Intensive comparative examinations of particular issues in the histories of multiple countries, cultures or periods; emphasizes methodology, the discipline of comparative history, and the nature of historiography in a cross-cultural and interdisciplinary context. May be repeated to a maximum of 12 hours.

HIST 560 - Problems in Russian History

Topics will be listed in the department's course guide at http://www.history.illinois.edu. May be repeated to a maximum of 12 hours if topics vary.

HIST 570 - Prob in American Hist to 1830

Topics will be listed in the department's course guide at http://www.history.illinois.edu. May be repeated to a maximum of 12 hours if topics vary.
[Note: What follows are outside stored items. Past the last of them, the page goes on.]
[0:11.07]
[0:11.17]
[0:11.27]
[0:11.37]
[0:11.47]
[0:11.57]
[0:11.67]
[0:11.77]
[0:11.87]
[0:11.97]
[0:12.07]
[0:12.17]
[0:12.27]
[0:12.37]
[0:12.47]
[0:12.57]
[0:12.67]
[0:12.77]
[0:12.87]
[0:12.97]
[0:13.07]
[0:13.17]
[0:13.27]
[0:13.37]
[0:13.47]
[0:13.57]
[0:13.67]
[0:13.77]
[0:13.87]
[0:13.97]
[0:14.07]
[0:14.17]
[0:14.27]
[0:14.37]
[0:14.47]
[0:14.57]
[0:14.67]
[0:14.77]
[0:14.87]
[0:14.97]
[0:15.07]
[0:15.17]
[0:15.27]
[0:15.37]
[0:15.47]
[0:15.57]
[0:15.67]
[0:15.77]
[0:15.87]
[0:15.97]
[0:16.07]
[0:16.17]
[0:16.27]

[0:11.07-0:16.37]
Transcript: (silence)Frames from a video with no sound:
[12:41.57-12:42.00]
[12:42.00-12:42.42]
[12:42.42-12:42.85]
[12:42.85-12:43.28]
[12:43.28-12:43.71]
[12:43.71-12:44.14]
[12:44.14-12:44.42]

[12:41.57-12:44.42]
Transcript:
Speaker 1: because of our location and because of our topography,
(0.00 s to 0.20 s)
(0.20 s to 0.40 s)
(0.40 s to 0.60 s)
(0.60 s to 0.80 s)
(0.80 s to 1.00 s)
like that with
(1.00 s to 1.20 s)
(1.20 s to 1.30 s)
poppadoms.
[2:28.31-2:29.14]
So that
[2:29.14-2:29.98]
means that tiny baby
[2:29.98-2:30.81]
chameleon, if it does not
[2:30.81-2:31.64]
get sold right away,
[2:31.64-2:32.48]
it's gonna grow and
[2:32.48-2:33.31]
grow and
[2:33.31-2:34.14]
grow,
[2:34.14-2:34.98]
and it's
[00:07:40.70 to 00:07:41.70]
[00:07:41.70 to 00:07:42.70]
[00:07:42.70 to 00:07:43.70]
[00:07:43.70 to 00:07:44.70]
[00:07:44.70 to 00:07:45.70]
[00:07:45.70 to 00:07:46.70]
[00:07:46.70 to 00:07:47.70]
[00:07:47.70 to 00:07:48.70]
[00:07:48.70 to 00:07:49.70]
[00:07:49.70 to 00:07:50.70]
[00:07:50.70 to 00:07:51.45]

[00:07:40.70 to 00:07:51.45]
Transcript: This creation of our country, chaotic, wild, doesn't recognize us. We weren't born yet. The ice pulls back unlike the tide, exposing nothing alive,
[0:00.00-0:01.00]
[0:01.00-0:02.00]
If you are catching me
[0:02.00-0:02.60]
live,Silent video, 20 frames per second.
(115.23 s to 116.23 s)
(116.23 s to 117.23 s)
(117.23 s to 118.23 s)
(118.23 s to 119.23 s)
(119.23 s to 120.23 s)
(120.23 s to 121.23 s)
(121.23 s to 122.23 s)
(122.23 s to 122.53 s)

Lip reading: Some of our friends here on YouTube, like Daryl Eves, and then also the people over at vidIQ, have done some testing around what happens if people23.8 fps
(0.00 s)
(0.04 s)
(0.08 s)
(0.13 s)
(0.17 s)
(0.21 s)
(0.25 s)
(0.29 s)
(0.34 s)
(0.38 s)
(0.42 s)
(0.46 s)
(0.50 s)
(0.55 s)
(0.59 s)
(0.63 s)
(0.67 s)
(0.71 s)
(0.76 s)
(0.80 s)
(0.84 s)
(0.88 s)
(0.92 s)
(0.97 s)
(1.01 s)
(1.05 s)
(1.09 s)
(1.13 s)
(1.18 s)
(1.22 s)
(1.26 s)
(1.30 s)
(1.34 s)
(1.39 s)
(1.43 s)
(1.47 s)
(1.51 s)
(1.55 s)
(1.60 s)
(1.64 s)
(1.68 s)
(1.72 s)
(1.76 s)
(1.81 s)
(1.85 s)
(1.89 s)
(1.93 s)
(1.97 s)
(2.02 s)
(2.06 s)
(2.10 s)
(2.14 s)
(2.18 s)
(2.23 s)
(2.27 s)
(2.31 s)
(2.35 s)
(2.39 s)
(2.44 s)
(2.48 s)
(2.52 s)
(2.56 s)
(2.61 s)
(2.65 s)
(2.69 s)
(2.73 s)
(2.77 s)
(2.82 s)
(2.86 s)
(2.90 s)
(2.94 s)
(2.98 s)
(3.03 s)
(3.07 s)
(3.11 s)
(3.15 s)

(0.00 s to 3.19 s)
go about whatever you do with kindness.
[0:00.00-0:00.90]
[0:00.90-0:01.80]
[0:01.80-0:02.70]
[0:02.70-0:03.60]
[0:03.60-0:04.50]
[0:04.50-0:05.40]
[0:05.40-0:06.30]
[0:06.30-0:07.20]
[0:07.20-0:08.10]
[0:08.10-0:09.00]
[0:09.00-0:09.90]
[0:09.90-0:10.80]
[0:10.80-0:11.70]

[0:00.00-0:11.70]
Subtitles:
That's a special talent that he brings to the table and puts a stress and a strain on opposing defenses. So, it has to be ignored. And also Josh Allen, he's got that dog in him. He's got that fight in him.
HIST 591 - History and Social Theory

Introduces recent historical work drawing upon theories and concepts from the social sciences; considers fields of inquiry which include family history, demographic history, labor history, prosopographical and entrepreneurial studies, local and regional studies, and others.

HIST 593 - Approaches to History

Required course for entering history graduate students offering in initial foray into historiography, methods, and conceptual approaches for students in all fields. Provides experience dealing with three challenges that face all practitioners of the discipline: identifying the historical problem to be tackled, deciding what methodologies are best suited to that problem, and locating and then making use of the primary sources necessary for analyzing the subject at hand. Assigned materials, class discussions, and assignments will prepare students for the second semester required research seminar. Restricted to first-year graduate students in history.

HIST 596 - Individual Research Project

Directed research in special fields; may be taken in lieu of seminars in fields in which seminars are seldom offered. Topics will be listed in the department's course guide at http://www.history.illinois.edu. May be repeated to a maximum of 12 hours if topics vary.

HIST 597 - Reading Course

Directed readings in special fields. Primarily, but not exclusively, for students with a master's degree or equivalent, who are preparing for the preliminary examination in history and who need instruction in areas not provided by current course offerings. Approved for letter and S/U grading. May be repeated in the same or subsequent terms as topics vary. Prerequisite: Consent of instructor.

HIST 598 - Teaching of College History

Approved for S/U grading only. May be repeated. Prerequisite: Candidate for Ph.D. degree in history.

HIST 599 - Thesis Research

Individual direction in research and guidance in writing theses for advanced degrees. Approved for S/U grading only. May be repeated.